-
Notifications
You must be signed in to change notification settings - Fork 13
Description
As pointed out by Alexei: https://groups.google.com/forum/#!topic/pangool-user/iWf3BODBI9o
It would be nice to have the possibility of specifying different group bys for the same Pangool Job. Pig seems to have this possibility built-in in its optimizer. Even though I'm not sure if this is always the most efficient way of executing several groupBy's over the same input, it makes sense that Pangool supports such advanced usages because the philosophy of Pangool is to make "low-level MapReduce easier". If there are low-level use cases that we don't natively support I think it is worth taking a look and seeing how reasonable that is to implement.
Alexei proposes an API based on declaring "Streams", which would be quite different to the current API where you have to specify intermediate schemas. At first sight I wouldn't recommend such an API revamp, because this is still a particular use case and it doesn't make sense to me to make it so "first class".
Here we can follow up a discussion on this. I have been thinking on it and I have a few ideas on the matter:
- First of all it seems the concept of "stream id" != "intermediate schema id" is needed as one would be able to "group by" in different ways the same intermediate schema. So we have a 1 - N relation between intermediate schema and stream id, and for N intermediate schemas we may have M stream ids where M >= N.
- To keep with the same IO efficiency, Pangool shouldn't add any extra integer for the stream id. What is now used as schemaId would be called "stream id" internally, and by default every intermediate schema is assigned one "stream id", like now. So now we have the particular case that N = M, but we would make it more general.
- The API could remain exactly as it is, to be backwards compatible. The groupBy would be the "common group by". If specified, nothing else can be done: the Job is only grouped by this criteria. But, we could add a second option with the following new method in TupleMRBuilder:
addGroupBy(groupBy)
.withSchema(schema1);
So the user can either act as now (use a common group by) or add K particular groupBys to the same Job, each associated with one or more Schemas:
addGroupBy(groupBy)
.withSchema(schema1)
.withSchema(schema2);
The Pangool Mapper would check this and emit as many Tuples as needed internally if one schema has more than one groupBy, assigning different stream ids.

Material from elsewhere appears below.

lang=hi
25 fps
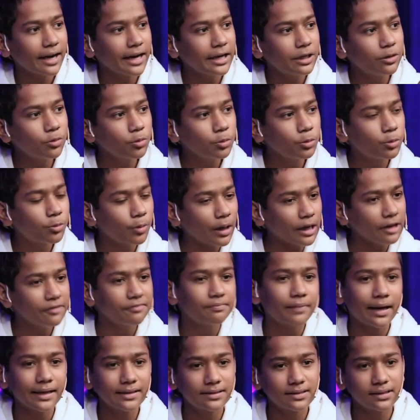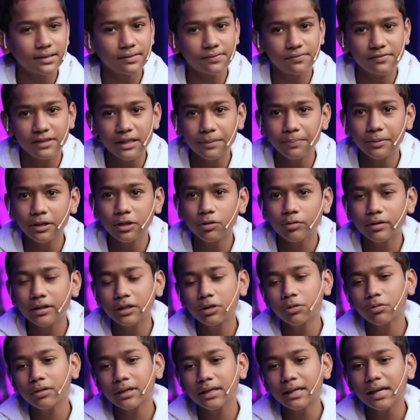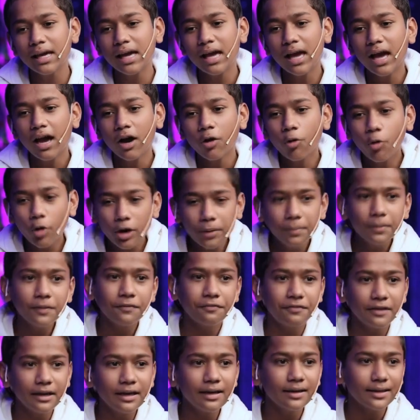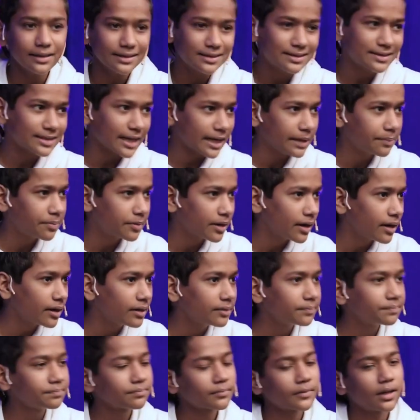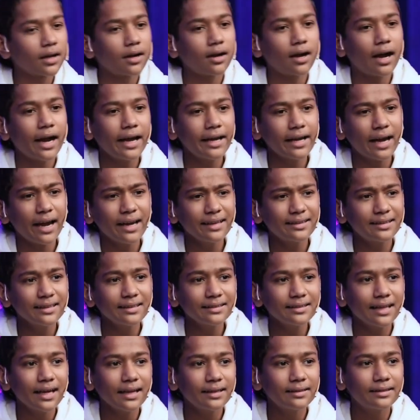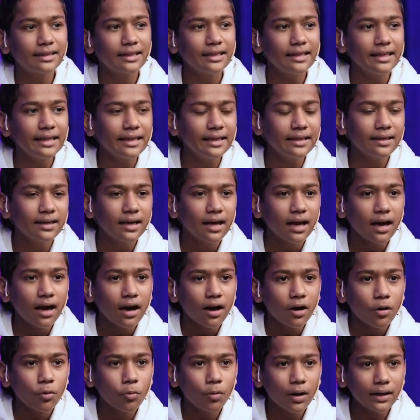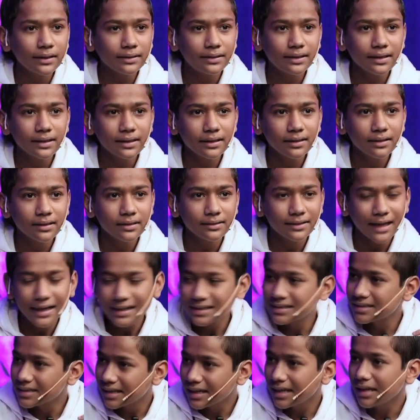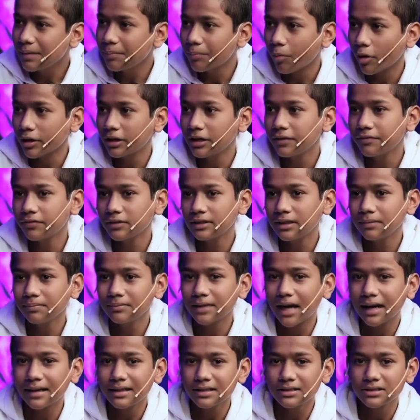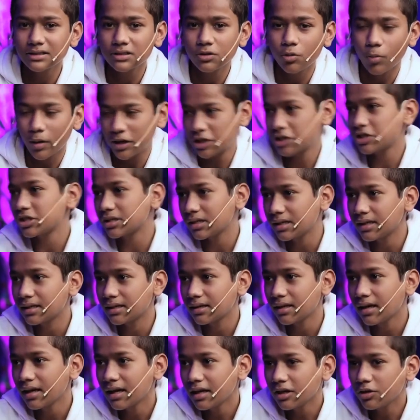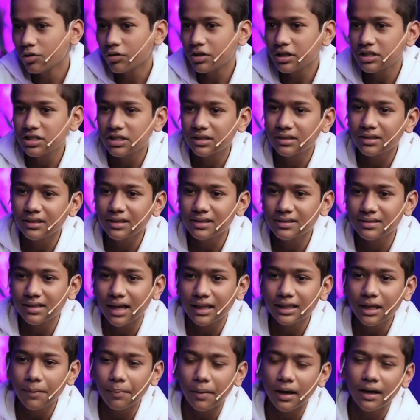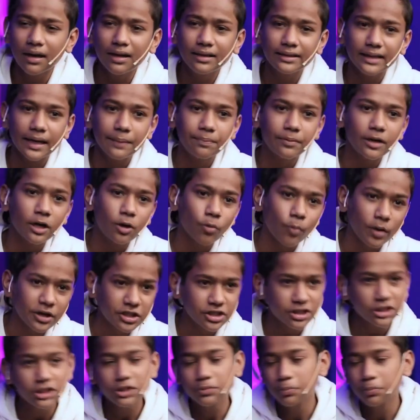ट्राई टू डवेल्व माई सेल्फ डीप इन टू इट क्योंकि कोई भी फील्ड इस टाइप का आई आई थिंक दैट दे नीड वन थिंग दैट इज़ रियली इंपॉर्टेंट फॉर देम दैट इज़ क्वेश्चनिंग क्योंकि जितने ज़्यादा आप अलग टाइप के क्वेश्चन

- Serialization / Deserialization: It seems to me (even though I haven't taken a look that far) that Pangool is assuming always the presence of a "common schema". After reading the common schema, it knows the (to be called stream id) which makes it able to deserialize the particular part. Changes in the code would need to be made to avoid the need of having a common schema, thus having the stream id sometimes be the first field serialized and deserialized.
- Comparator: It looks like the SortComparator wouldn't need to be touched that much, just to change it so that the schemaId used to compare would be the stream id.
- Partitioner: The Partitioner should be able to partition more than one stream id into the same partition, for instance by taking the minimum stream id within a group. In the above example all tuples emitted with schema1 and schema2 in the particular groupBy would be partitioned in the same partition, even though they would be serialized with different "stream ids".
- Reducer: By default, this method would delegate all groupings to the reducer specified in setTupleReducer(). This is fine, since Pangool reducers have a Tuple as key, so every key may be different even in the same Reducer. But it might be a bit challenging to "detect" with some if / else what groupings are we receiving, so it makes sense to have per-groupBy reducers:
addGroupBy(groupBy)
.withSchema(schema1)
.withSchema(schema2)
.withReducer(reducer);
So the Pangool Reducer would instantiate many reducers in this case and delegate to one or another depending on the "stream id". If this methods are used, then the TupleMRBuilder won't complain if setTupleReducer() hasn't been called. If both things are called, the most particular thing wins: for schemas that have a particular reducer associated, this would be the one which would be called, for the rest the "general" reducer would be called.
- Order by: Each schema within a groupBy could be sorted in different ways. Therefore the withSchema() method should allow specifying an order by:
addGroupBy(groupBy)
.withSchema(schema1, orderBy1)
.withSchema(schema2, orderBy2)
.withReducer(reducer);
This all seems a bit complex, but it is actually challenging to be as backwards compatible as possible, and remain coherent with the whole idea of the API and Pangool.
That would be my two cents as to how this could be implemented.